» **Input for this task**:
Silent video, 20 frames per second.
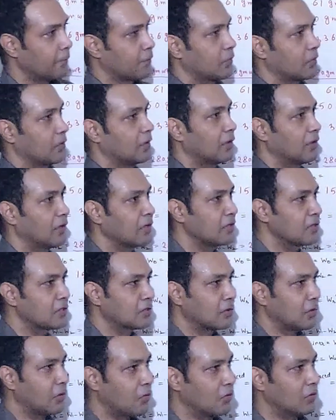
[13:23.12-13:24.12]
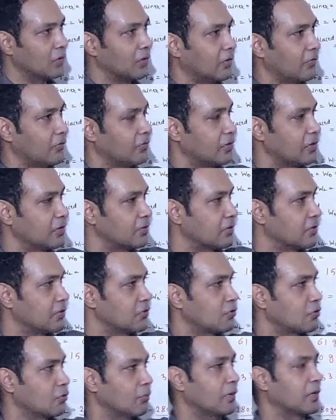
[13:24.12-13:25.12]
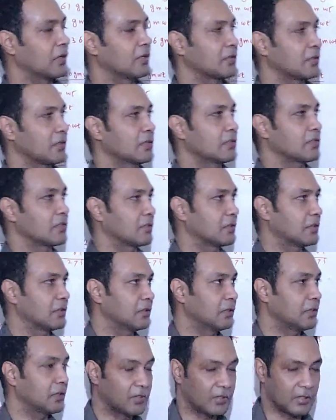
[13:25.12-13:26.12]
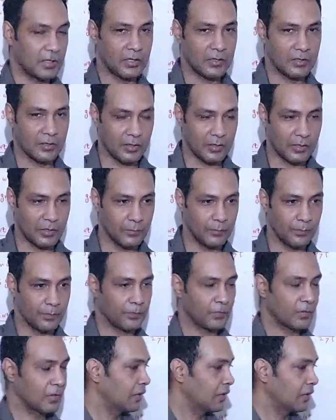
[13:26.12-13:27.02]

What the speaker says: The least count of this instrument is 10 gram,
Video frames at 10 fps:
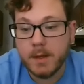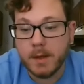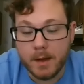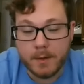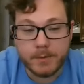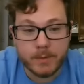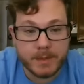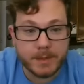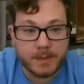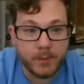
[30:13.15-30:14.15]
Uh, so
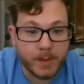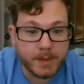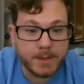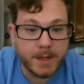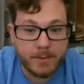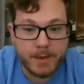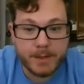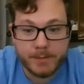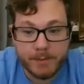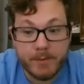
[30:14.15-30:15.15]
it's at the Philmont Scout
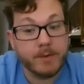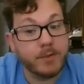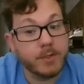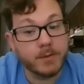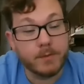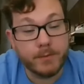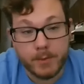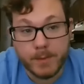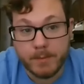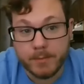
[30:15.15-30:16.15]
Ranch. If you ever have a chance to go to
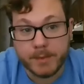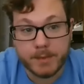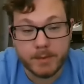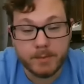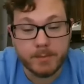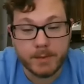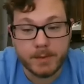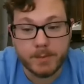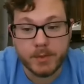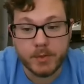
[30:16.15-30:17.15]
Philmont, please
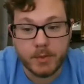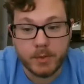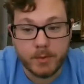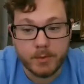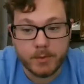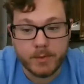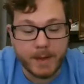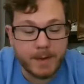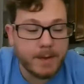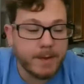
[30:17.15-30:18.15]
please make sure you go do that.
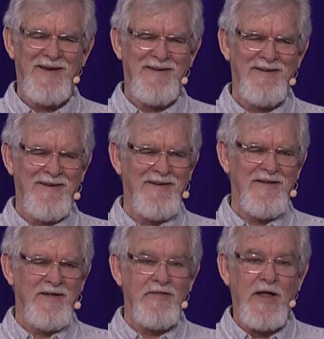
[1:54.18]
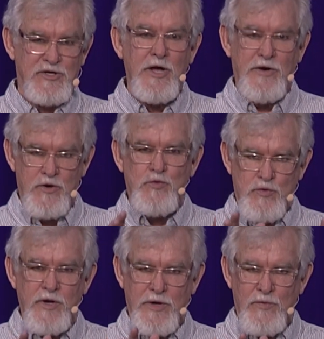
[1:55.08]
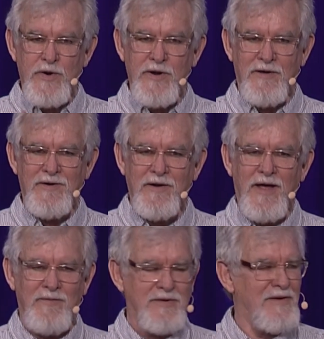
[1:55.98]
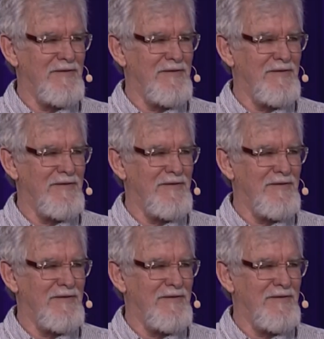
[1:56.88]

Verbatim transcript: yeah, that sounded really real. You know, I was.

» **Exercise details**: What you give back should be exactly the lines from the line holding "[30:17.15-30:18.15]" through the final line of the material, both ends included, and please leave out the pictures.

» **Solved exercise**:
[30:17.15-30:18.15]
please make sure you go do that.
[1:54.18]
[1:55.08]
[1:55.98]
[1:56.88]

Verbatim transcript: yeah, that sounded really real. You know, I was.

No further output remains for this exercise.